Once the pictures are removed, reproduce what is left of the data below exactly.

Collected data entries:
-*-

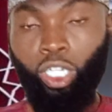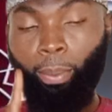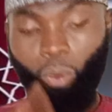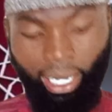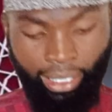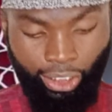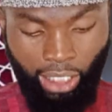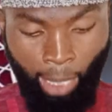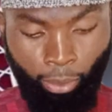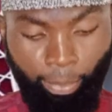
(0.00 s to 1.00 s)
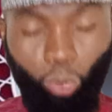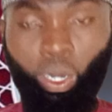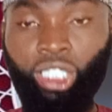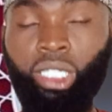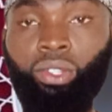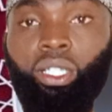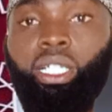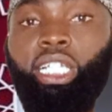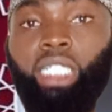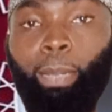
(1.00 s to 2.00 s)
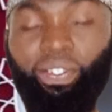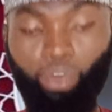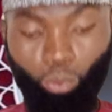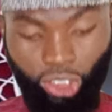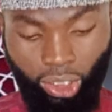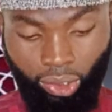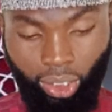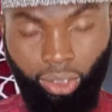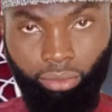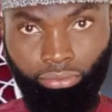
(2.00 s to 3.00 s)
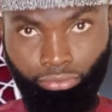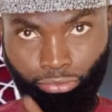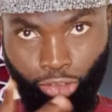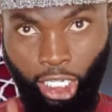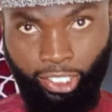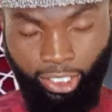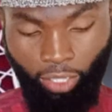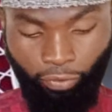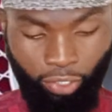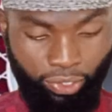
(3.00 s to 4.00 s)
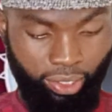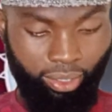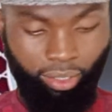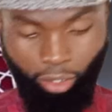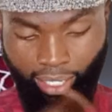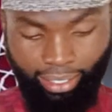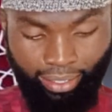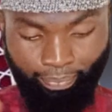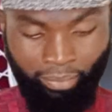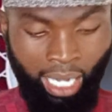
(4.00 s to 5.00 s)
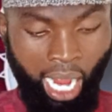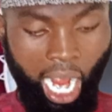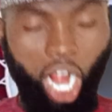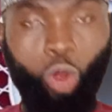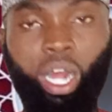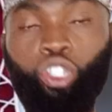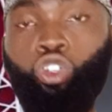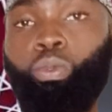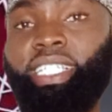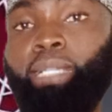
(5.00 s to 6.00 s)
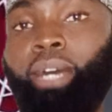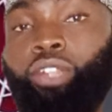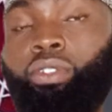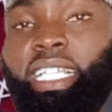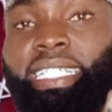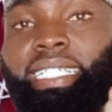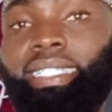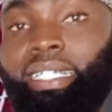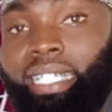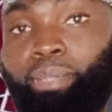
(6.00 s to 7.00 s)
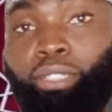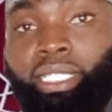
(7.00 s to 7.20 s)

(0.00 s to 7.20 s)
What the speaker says: Number 1, Hisham min Washington, Hisham is from Washington. Yes, of course, correct. Akhawatu muslimatun, his sisters are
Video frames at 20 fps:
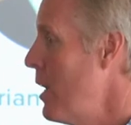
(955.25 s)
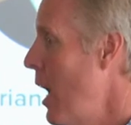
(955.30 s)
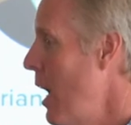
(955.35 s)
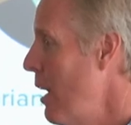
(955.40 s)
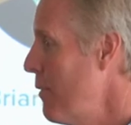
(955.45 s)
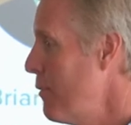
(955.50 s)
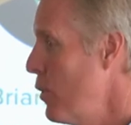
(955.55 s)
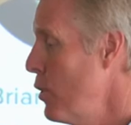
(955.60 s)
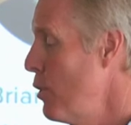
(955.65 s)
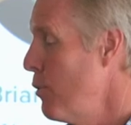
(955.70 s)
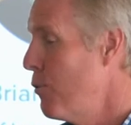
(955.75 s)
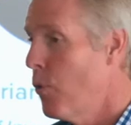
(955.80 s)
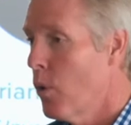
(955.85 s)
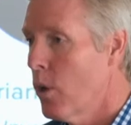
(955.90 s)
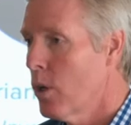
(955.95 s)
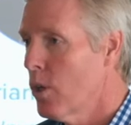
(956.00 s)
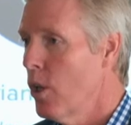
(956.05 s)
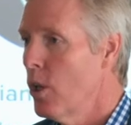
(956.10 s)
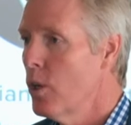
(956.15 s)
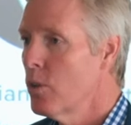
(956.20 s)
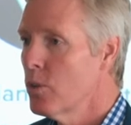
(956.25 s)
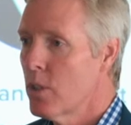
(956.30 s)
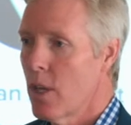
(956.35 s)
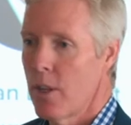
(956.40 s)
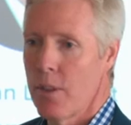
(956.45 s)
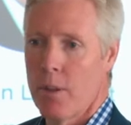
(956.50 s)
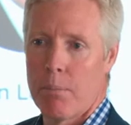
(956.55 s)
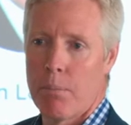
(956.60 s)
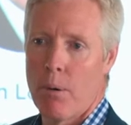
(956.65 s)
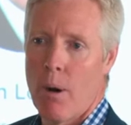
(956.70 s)
off or you foreclose
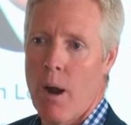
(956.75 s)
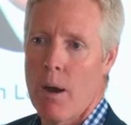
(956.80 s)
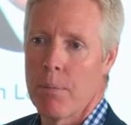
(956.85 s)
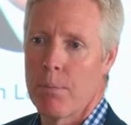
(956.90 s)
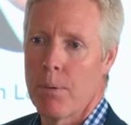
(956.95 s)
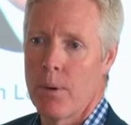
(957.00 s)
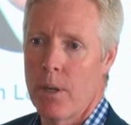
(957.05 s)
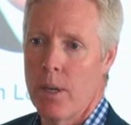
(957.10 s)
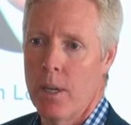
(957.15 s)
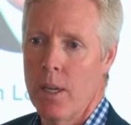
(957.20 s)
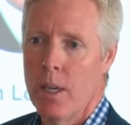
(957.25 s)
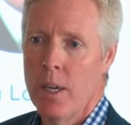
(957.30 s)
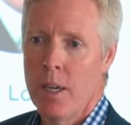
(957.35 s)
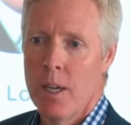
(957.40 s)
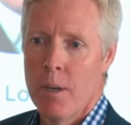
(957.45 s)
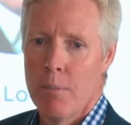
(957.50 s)
on the property.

-*-

→ **WRITTEN RESPONSE**
(0.00 s to 1.00 s)
(1.00 s to 2.00 s)
(2.00 s to 3.00 s)
(3.00 s to 4.00 s)
(4.00 s to 5.00 s)
(5.00 s to 6.00 s)
(6.00 s to 7.00 s)
(7.00 s to 7.20 s)

(0.00 s to 7.20 s)
What the speaker says: Number 1, Hisham min Washington, Hisham is from Washington. Yes, of course, correct. Akhawatu muslimatun, his sisters are
Video frames at 20 fps:
(955.25 s)
(955.30 s)
(955.35 s)
(955.40 s)
(955.45 s)
(955.50 s)
(955.55 s)
(955.60 s)
(955.65 s)
(955.70 s)
(955.75 s)
(955.80 s)
(955.85 s)
(955.90 s)
(955.95 s)
(956.00 s)
(956.05 s)
(956.10 s)
(956.15 s)
(956.20 s)
(956.25 s)
(956.30 s)
(956.35 s)
(956.40 s)
(956.45 s)
(956.50 s)
(956.55 s)
(956.60 s)
(956.65 s)
(956.70 s)
off or you foreclose
(956.75 s)
(956.80 s)
(956.85 s)
(956.90 s)
(956.95 s)
(957.00 s)
(957.05 s)
(957.10 s)
(957.15 s)
(957.20 s)
(957.25 s)
(957.30 s)
(957.35 s)
(957.40 s)
(957.45 s)
(957.50 s)
on the property.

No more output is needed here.